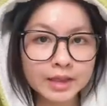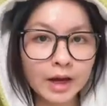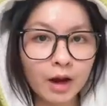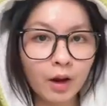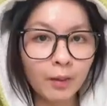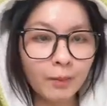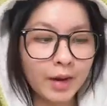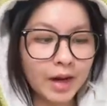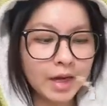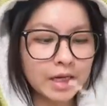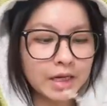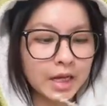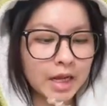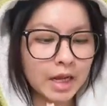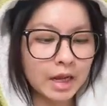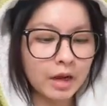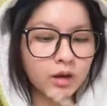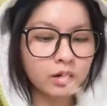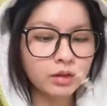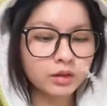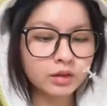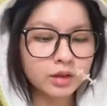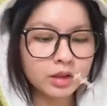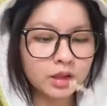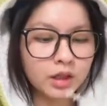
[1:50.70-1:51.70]
my
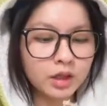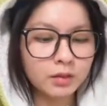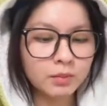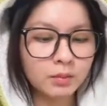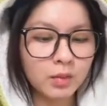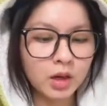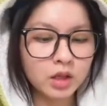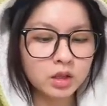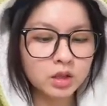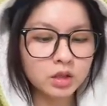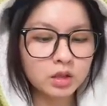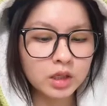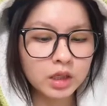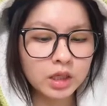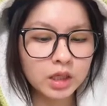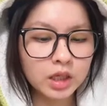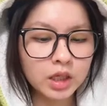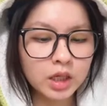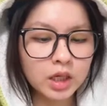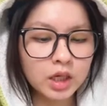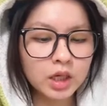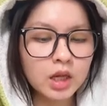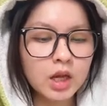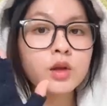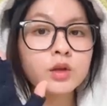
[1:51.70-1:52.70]
nails, kind of measuring
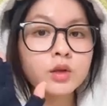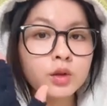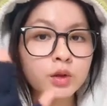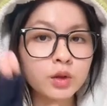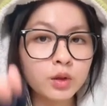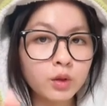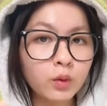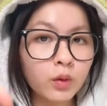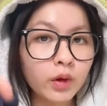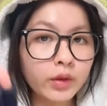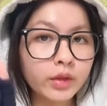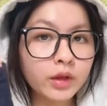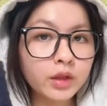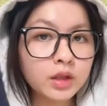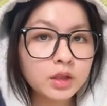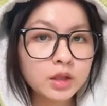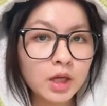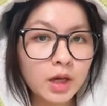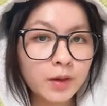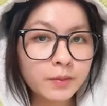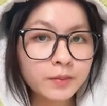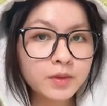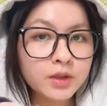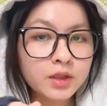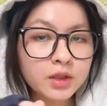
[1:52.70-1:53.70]
it. So you want the
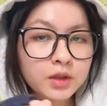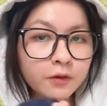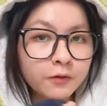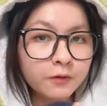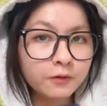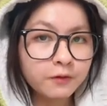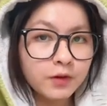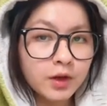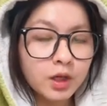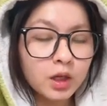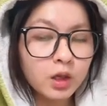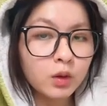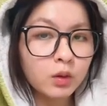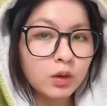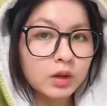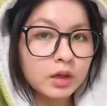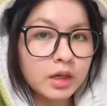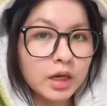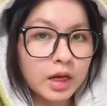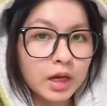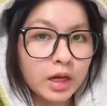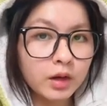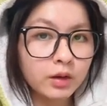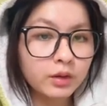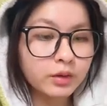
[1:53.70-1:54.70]
tips to fit your
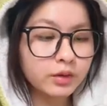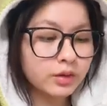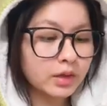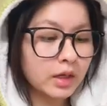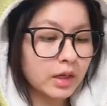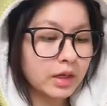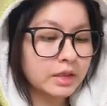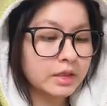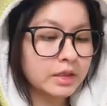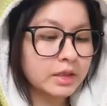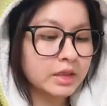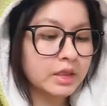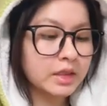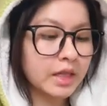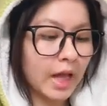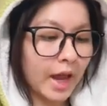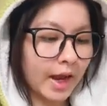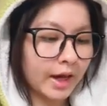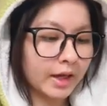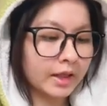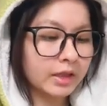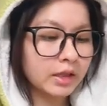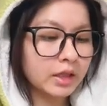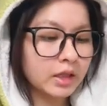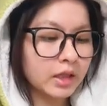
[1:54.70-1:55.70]
nails
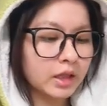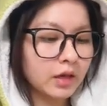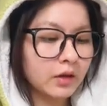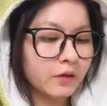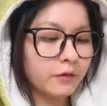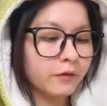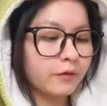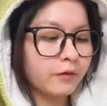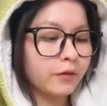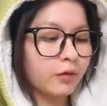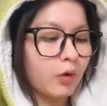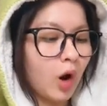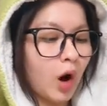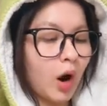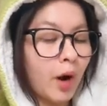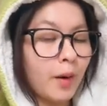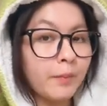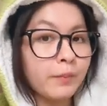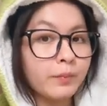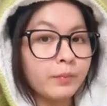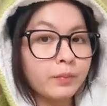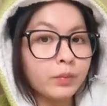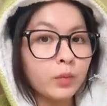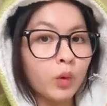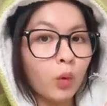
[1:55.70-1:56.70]
exactly
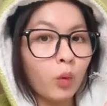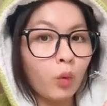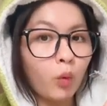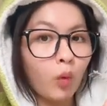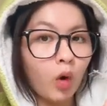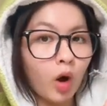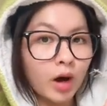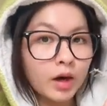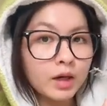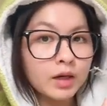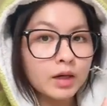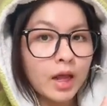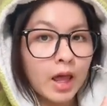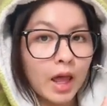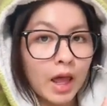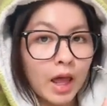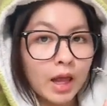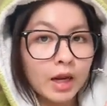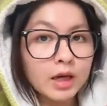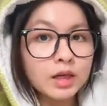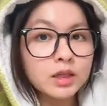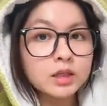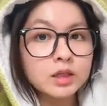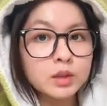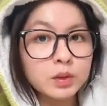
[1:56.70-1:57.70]
from one
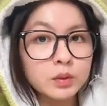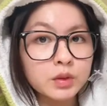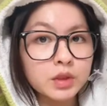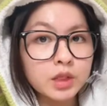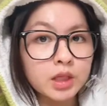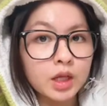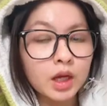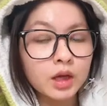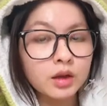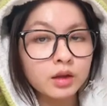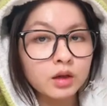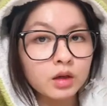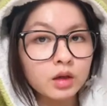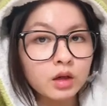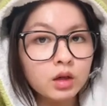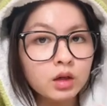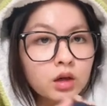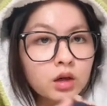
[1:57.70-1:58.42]
end to the other.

▸ Exercise brief
Output every record verbatim, excluding any picture it contains.

▸ Exercise result
[1:50.70-1:51.70]
my
[1:51.70-1:52.70]
nails, kind of measuring
[1:52.70-1:53.70]
it. So you want the
[1:53.70-1:54.70]
tips to fit your
[1:54.70-1:55.70]
nails
[1:55.70-1:56.70]
exactly
[1:56.70-1:57.70]
from one
[1:57.70-1:58.42]
end to the other.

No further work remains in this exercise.